Graph 1 illustrates a common graphic pattern of all subjects in both experimental conditions. The displacement/time ratio selected was 1 mm/2 s, expressed in the vertical and horizontal axes, respectively. According to this graphic pattern, the following assumptions could be made:



Experiment 1

Immediately after denture clenching an instantaneous and fast upper displacement of the denture occurred. As long as the clenching force was sustained for 3 seconds, the altered position of the denture was maintained constant. Subsequently, when the clenching force was interrupted, there was a gradual recovery of denture initial position. During this recovery, two distinct phases were clearly recognized: an initial fast recovery and a late delayed and gradual recovery that did not complete until the next clenching cycle. This typical behavior is illustrated in Graph 2.



These findings were similar to the observations in dogs reported by Wills, Manderson10 (1977). Mucosa behavior under abrupt loading showed an immediate elastic displacement. If this loading is maintained there is a tendency to a subsequent gradual displacement. When load is removed, an instantaneous recovery takes place (elastic recovery), followed by a slow constant recovery (viscoelastic recovery) that can last up to three hours until its initial condition, as long as blood and extracellular fluids are expelled in a slow and steady way. In another animal study, Picton, Wills8 (1978) also observed these viscoelastic properties of the mucosa under tissue-supported prosthetic baseplates.
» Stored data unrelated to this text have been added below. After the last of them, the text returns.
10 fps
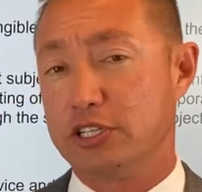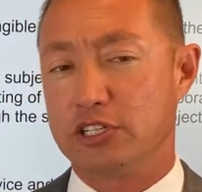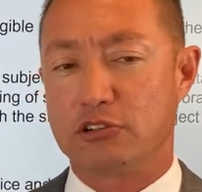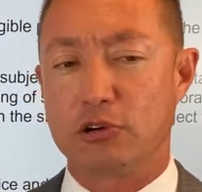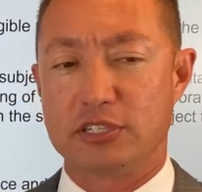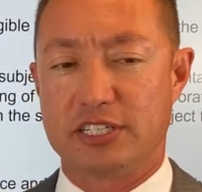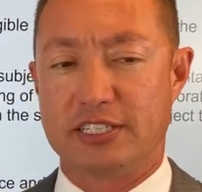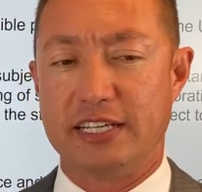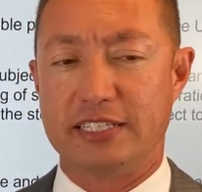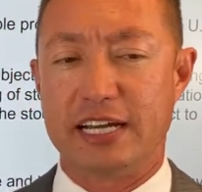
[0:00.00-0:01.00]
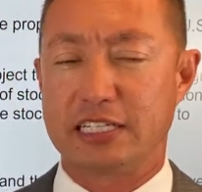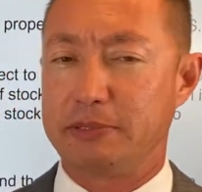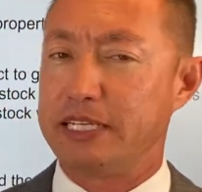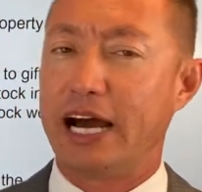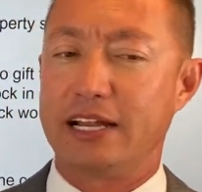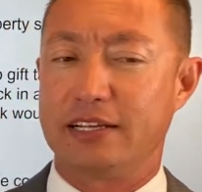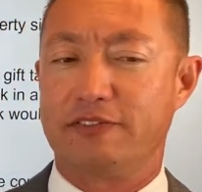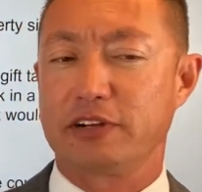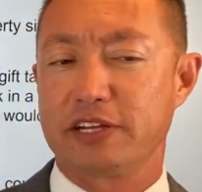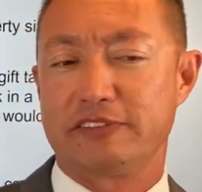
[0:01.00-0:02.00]
the gross estate tax, but not for
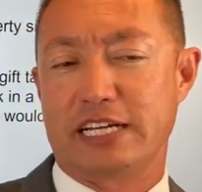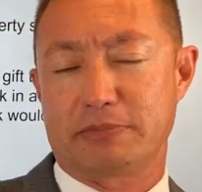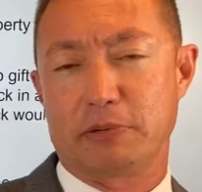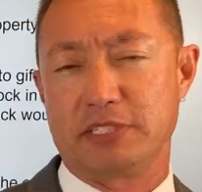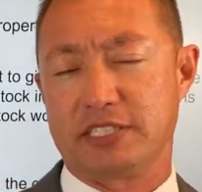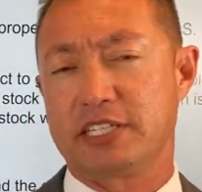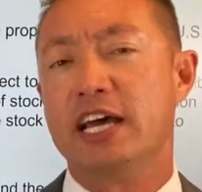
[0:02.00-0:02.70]
gift tax purposes.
In the present study, the measurements of the graphic registrations varied widely and are described in Tables 1 and 2. The respective means are shown in Graphs 3 and 4.









These values are comparable to those of previous studies8,10. The overall amount of denture displacement (0.82 mm) was greater than its related recovery (0.75 mm). Moreover, as stated by Picton, Wills8 (1978), if the cycles of loading are repeated in a less than 1.5 minutes time interval, mucosa recovery tends to be progressively more incomplete. This occurrence is clearly verified when comparing the decreasing quantity of displacement and recovery between the three clenching cycles.

The level of displacement and recovery varied widely between patients. The possible explanation is related to anatomical and physiological characteristics of the mucosa that influence denture support, prosthetic features like denture extension, internal adaptation, occlusal relations, and forces produced by occlusion1,3. Ismail4 (1971) reported a vertical displacement of dentures that ranged from 0.5 mm to 2.5 mm (mean = 0.94 mm). Maeda et al.7 (1984), using a kinesiographic instrument in two patients observed a vertical displacement from 0.5 mm to 1.6 mm resultant from maximal clenching sustained for 2 seconds.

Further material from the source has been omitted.